A Twitter hashtag ties the conversations of different users into one stream, which you can find by searching the hastag in Twitter Search or by using a third-party monitoring tool such as HootSuite. So, if Twitter users who are not otherwise connected talk about the same topic using a specific hashtag, their tweets will appear in the same stream. In that way, Twitter hashtags solve a coordination issue and facilitate a conversation. Popular hashtagged words often become trending topics — topics so many people are talking about that they are a “trend.”
So here are some tips to help you use hashtags effectively.
Create an everlasting conversation
Several years ago a group of marketers working in the healthcare industry were planning to attend the rapidly growing South By Southwest (SXSW) Interactive Festival in Austin, but felt frustrated at the lack of panels and conversation devoted to the topic of healthcare. Wanting a good alternative, they banded together to create their own show they called South By Social Health (SXSH). For weeks they used the #sxsh tag (and a secondary tag of #hcsm – “health care social media”) to bring the conversation together. For years after the event, both tags continued to be used to bring digital healthcare conversations together. What’s the lesson for brands? Sometimes a hashtag can offer the ultimate means to foster a conversation on a topic broader than your brand, and let you do it in a way that can last far beyond any one campaign.
Don’t Hijack Hashtags for Sensitive Situations
Hijacking hashtags designed for serious and sensitive issues can lead to some bad consequences. Designer Kenneth Cole, for example, tried to insert his brand into conversations about the Egypt uproar by using that in his tweet. Through this tweet, Kenneth Cole tried to hijack the #Cairo hashtag in attempt to promote his spring collection. His message was received with strong public disapproval and media criticism.
Keep it Short
Be sure to keep your hashtag short and easy to remember. Remember that Twitter users are only allotted 140 characters in each tweet, with or without a hashtag. By keeping the hashtag brief, you’ll save your audience some room to include more commentary about your content.

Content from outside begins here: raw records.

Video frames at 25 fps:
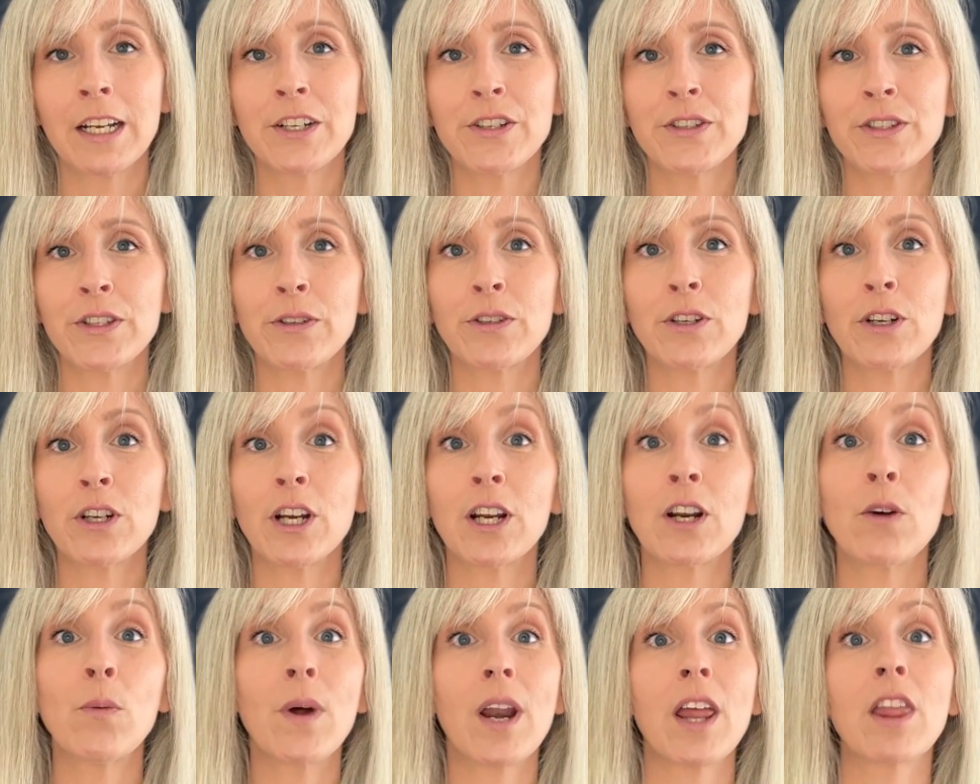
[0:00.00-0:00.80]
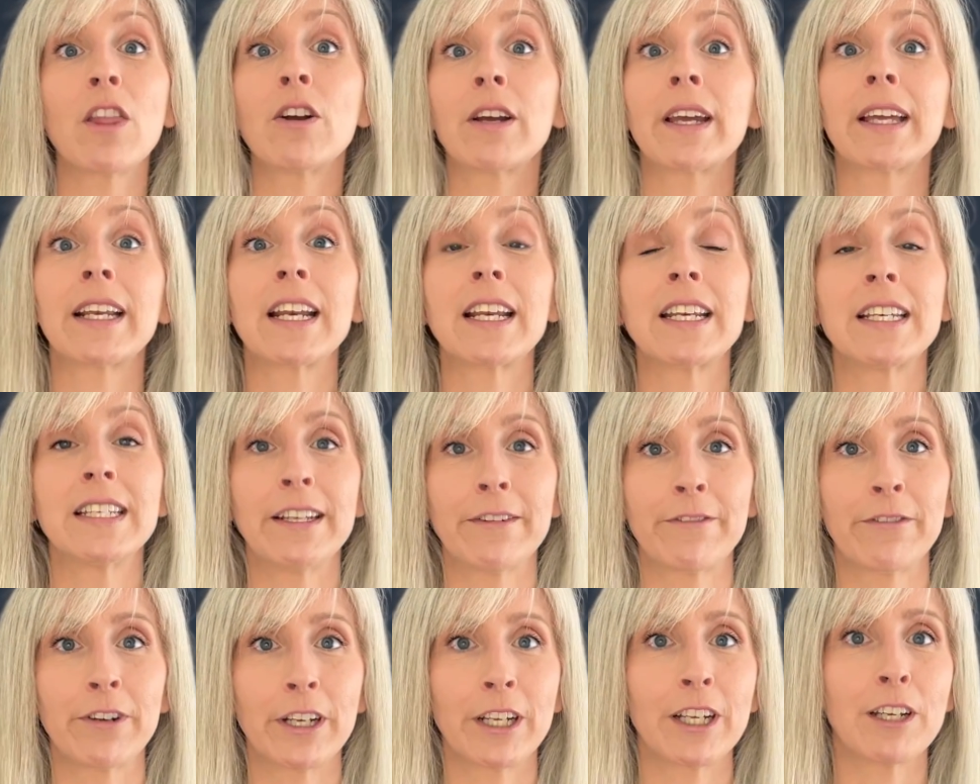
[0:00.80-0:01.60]
So you're going to want to look at a
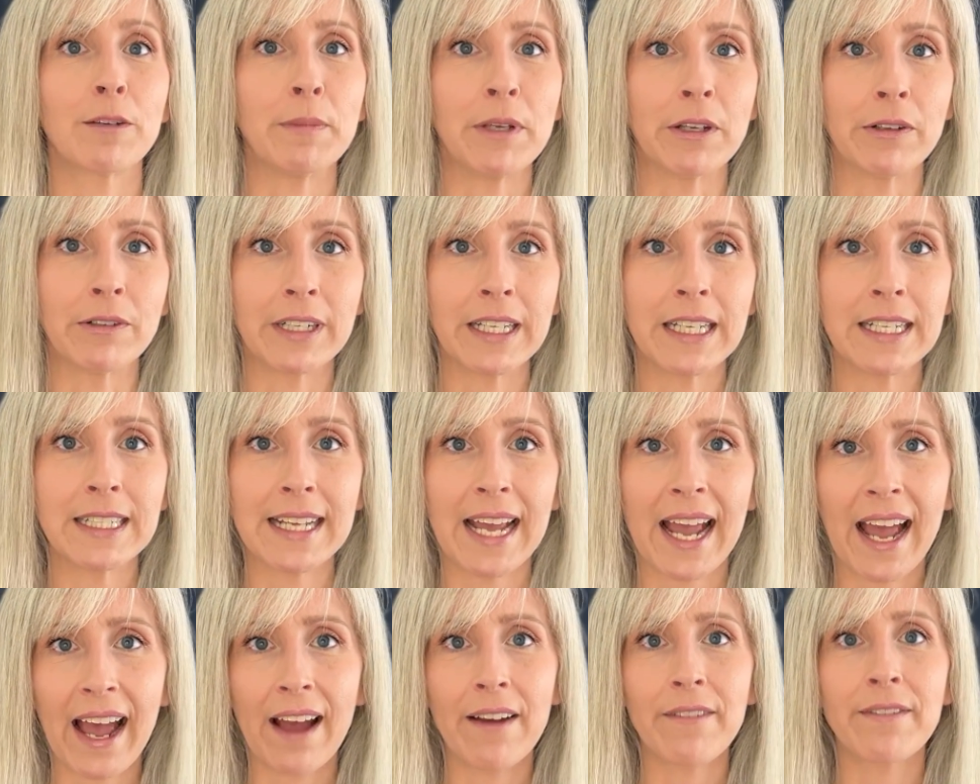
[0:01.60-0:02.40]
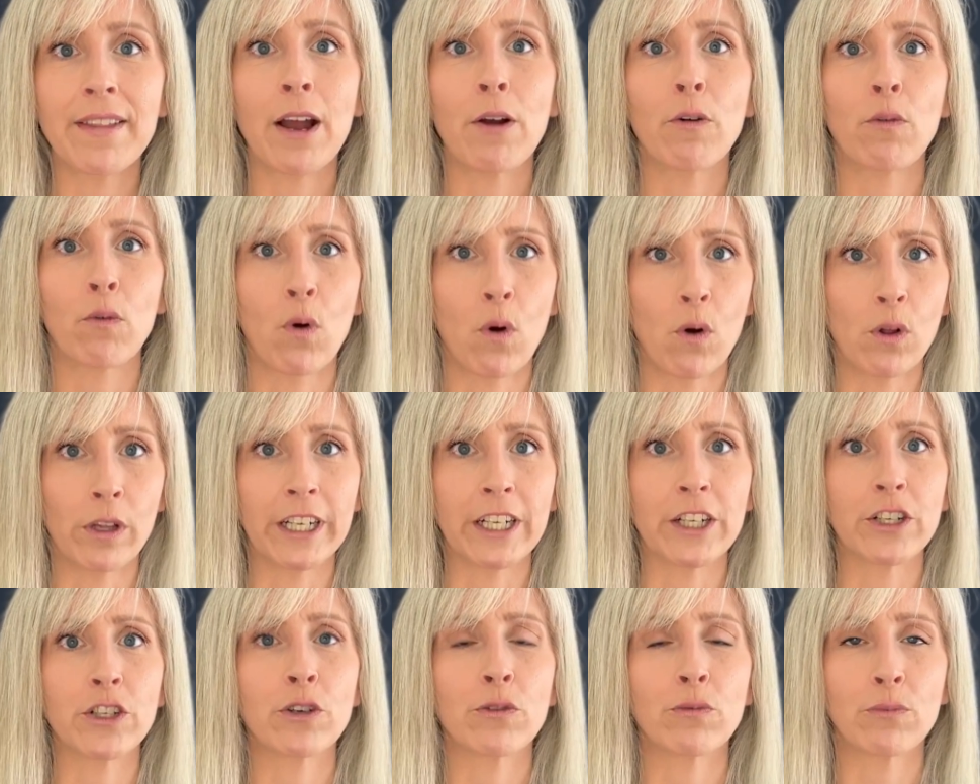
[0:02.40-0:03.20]
different community to have that
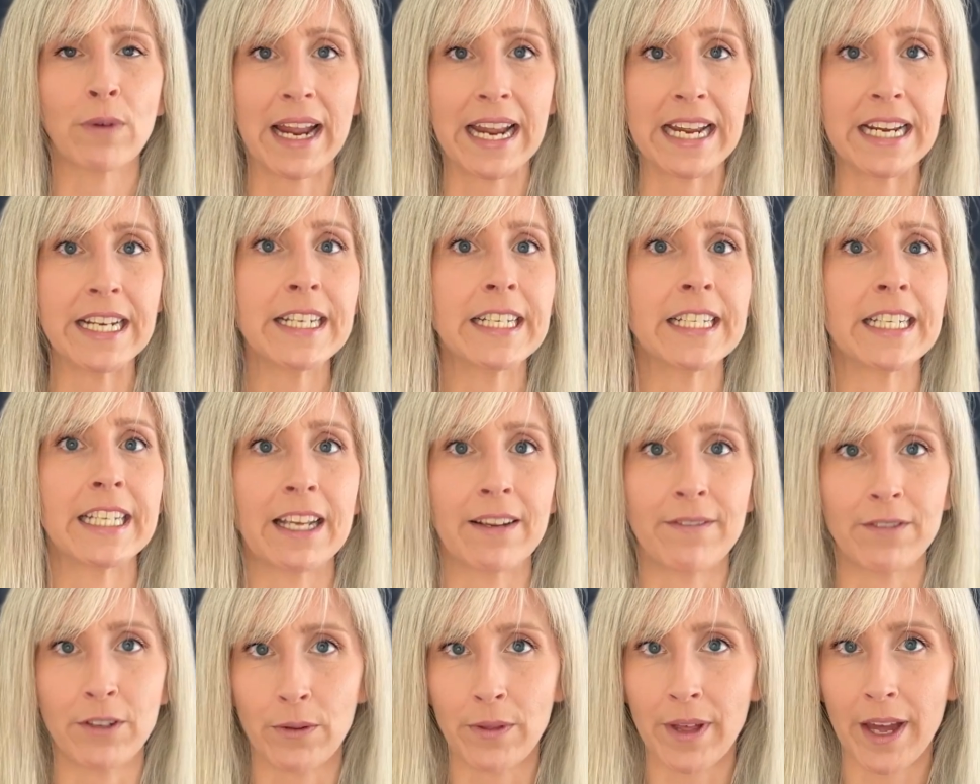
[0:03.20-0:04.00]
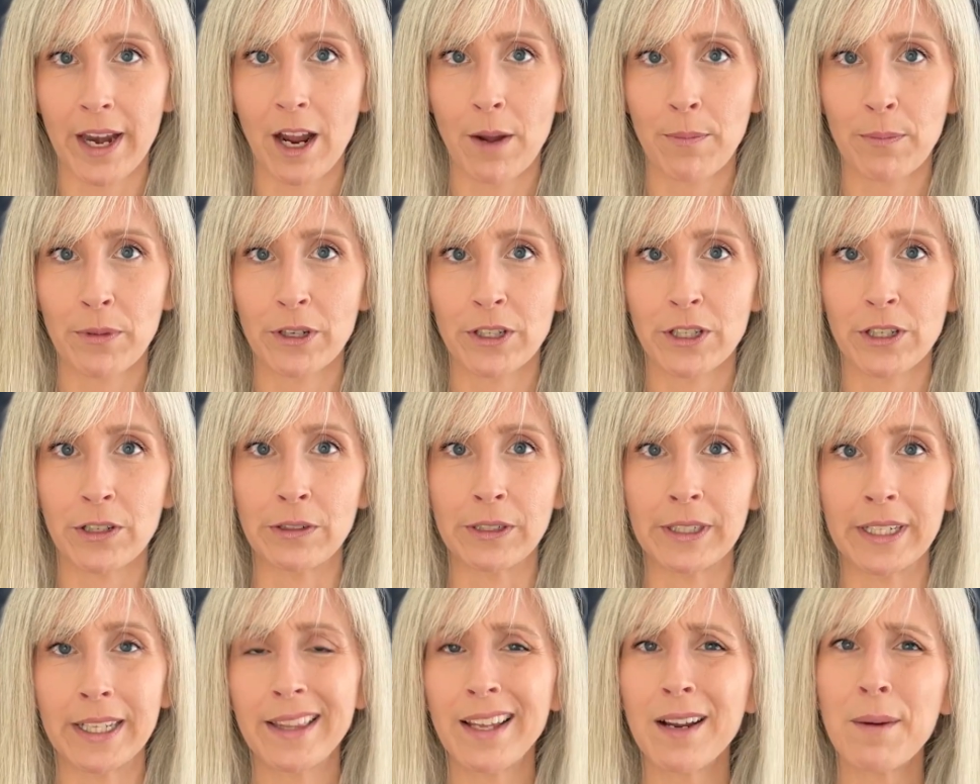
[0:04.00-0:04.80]
rolling terrain to give you that
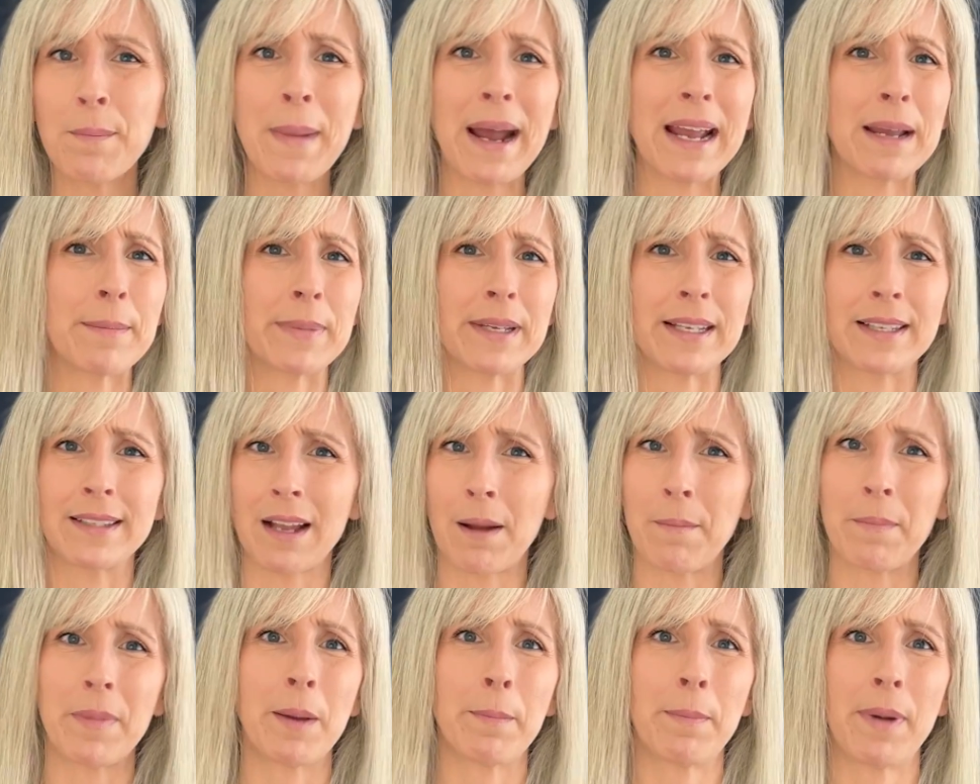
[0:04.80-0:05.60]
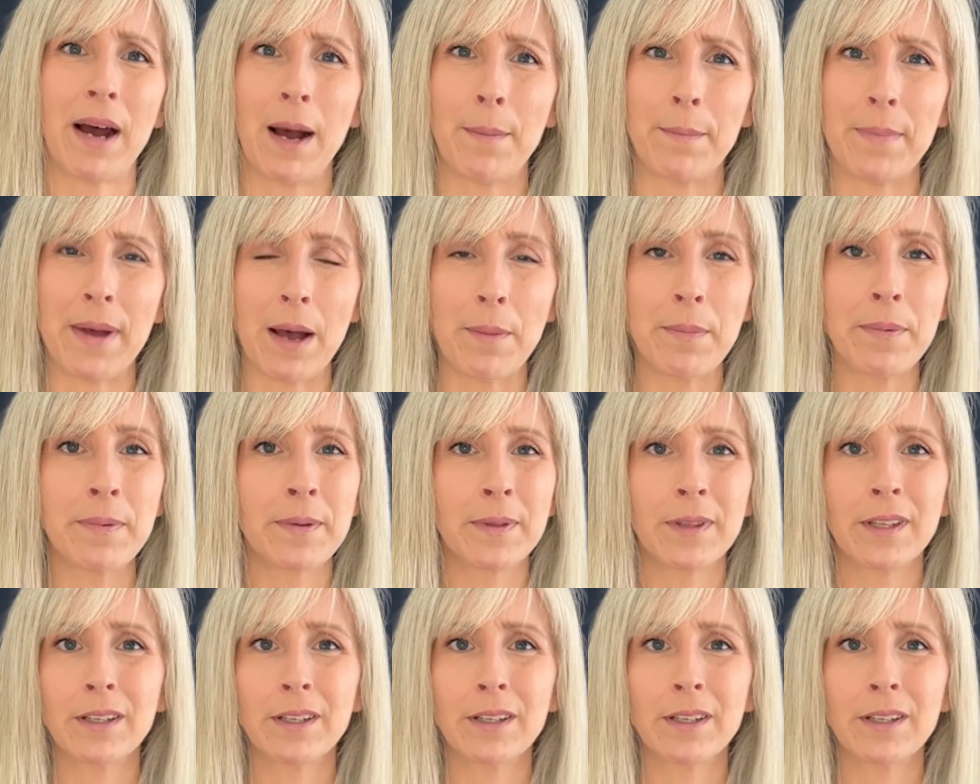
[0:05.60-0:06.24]
opportunity. There might be some that pop up.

Domino’s Pizza in the UK, for example, got creative several years ago by offering 1 pence off the pizza for every person who tweeted #letsdolunch during a specified timeframe. All the Tweets managed to drop the price of a pizza from £15.99 to £7.74 – a deal which was then honored for ALL their customers (even the nontweeting ones). The more brands run hashtags as a key element of a campaign, the more the lesson in Domino’s success becomes clear: having a good incentive makes a huge difference.